Pictures should be left out while the data beneath this task is written out word for word.

=== Section Start ===

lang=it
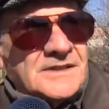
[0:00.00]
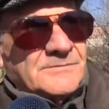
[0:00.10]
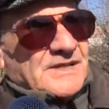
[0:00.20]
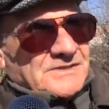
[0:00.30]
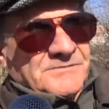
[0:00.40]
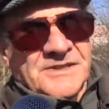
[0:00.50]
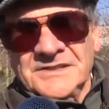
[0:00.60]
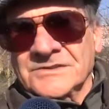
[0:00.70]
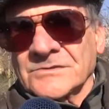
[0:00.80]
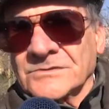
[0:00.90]
I
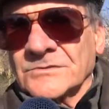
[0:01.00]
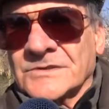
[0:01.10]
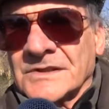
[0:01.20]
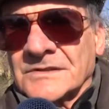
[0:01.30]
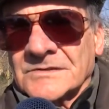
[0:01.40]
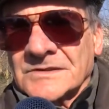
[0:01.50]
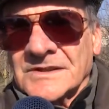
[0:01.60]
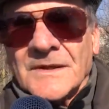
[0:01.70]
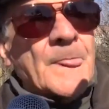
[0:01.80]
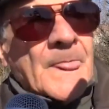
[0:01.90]
marciapiedi sono tutti
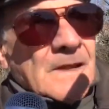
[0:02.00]
rotti.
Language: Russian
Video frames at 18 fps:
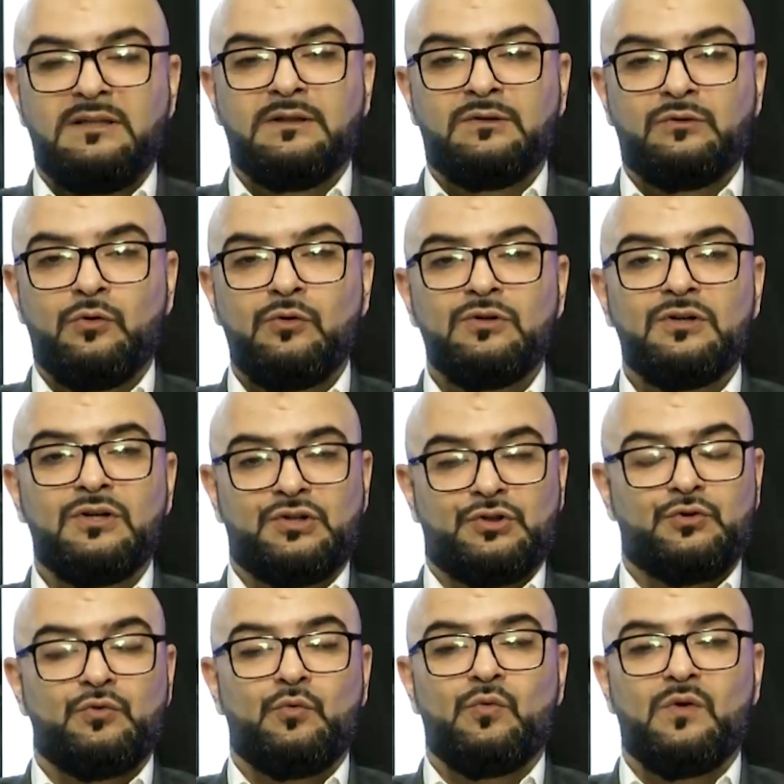не только
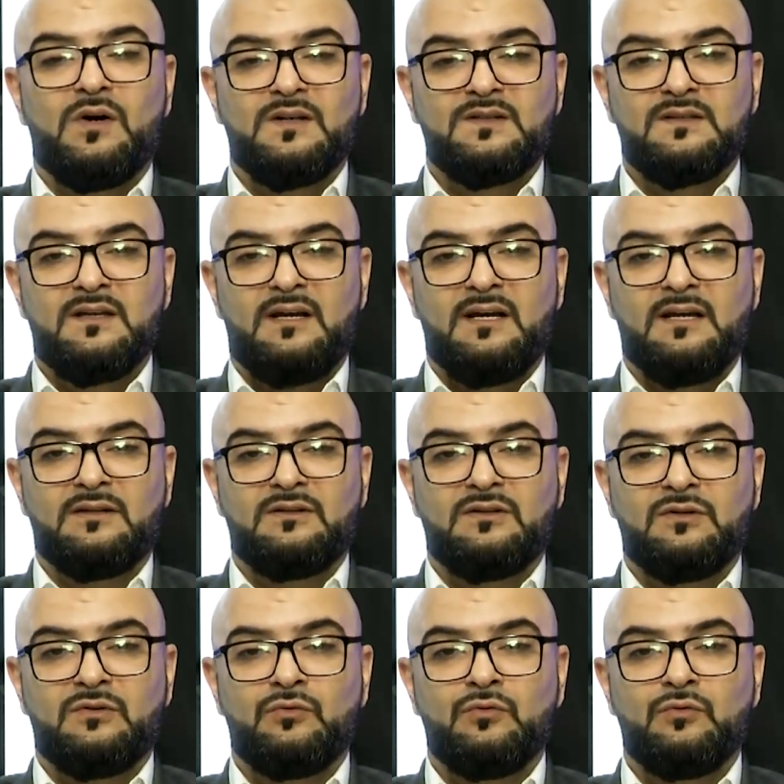что угасает,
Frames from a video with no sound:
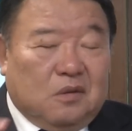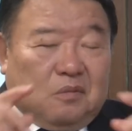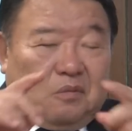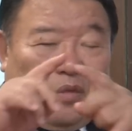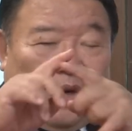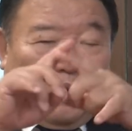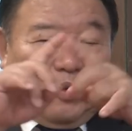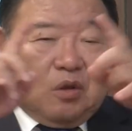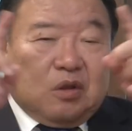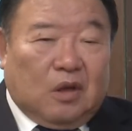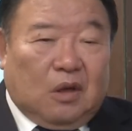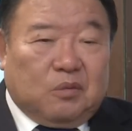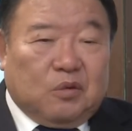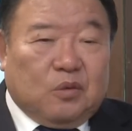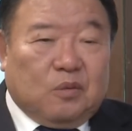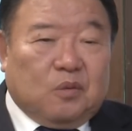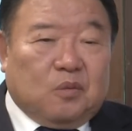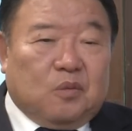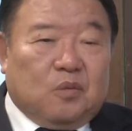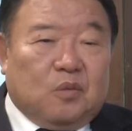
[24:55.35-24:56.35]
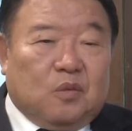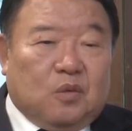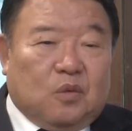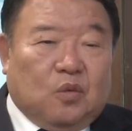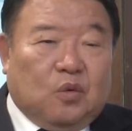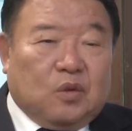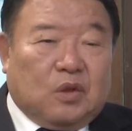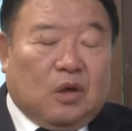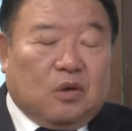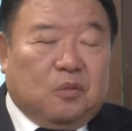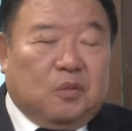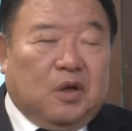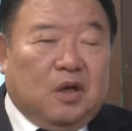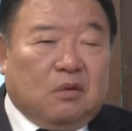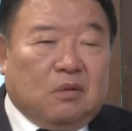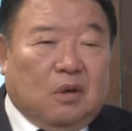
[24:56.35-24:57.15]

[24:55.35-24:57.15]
まあこれ多分江沢民派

=== Section End ===

◆ Response ◆
lang=it
[0:00.00]
[0:00.10]
[0:00.20]
[0:00.30]
[0:00.40]
[0:00.50]
[0:00.60]
[0:00.70]
[0:00.80]
[0:00.90]
I
[0:01.00]
[0:01.10]
[0:01.20]
[0:01.30]
[0:01.40]
[0:01.50]
[0:01.60]
[0:01.70]
[0:01.80]
[0:01.90]
marciapiedi sono tutti
[0:02.00]
rotti.
Language: Russian
Video frames at 18 fps:
не только
что угасает,
Frames from a video with no sound:
[24:55.35-24:56.35]
[24:56.35-24:57.15]

[24:55.35-24:57.15]
まあこれ多分江沢民派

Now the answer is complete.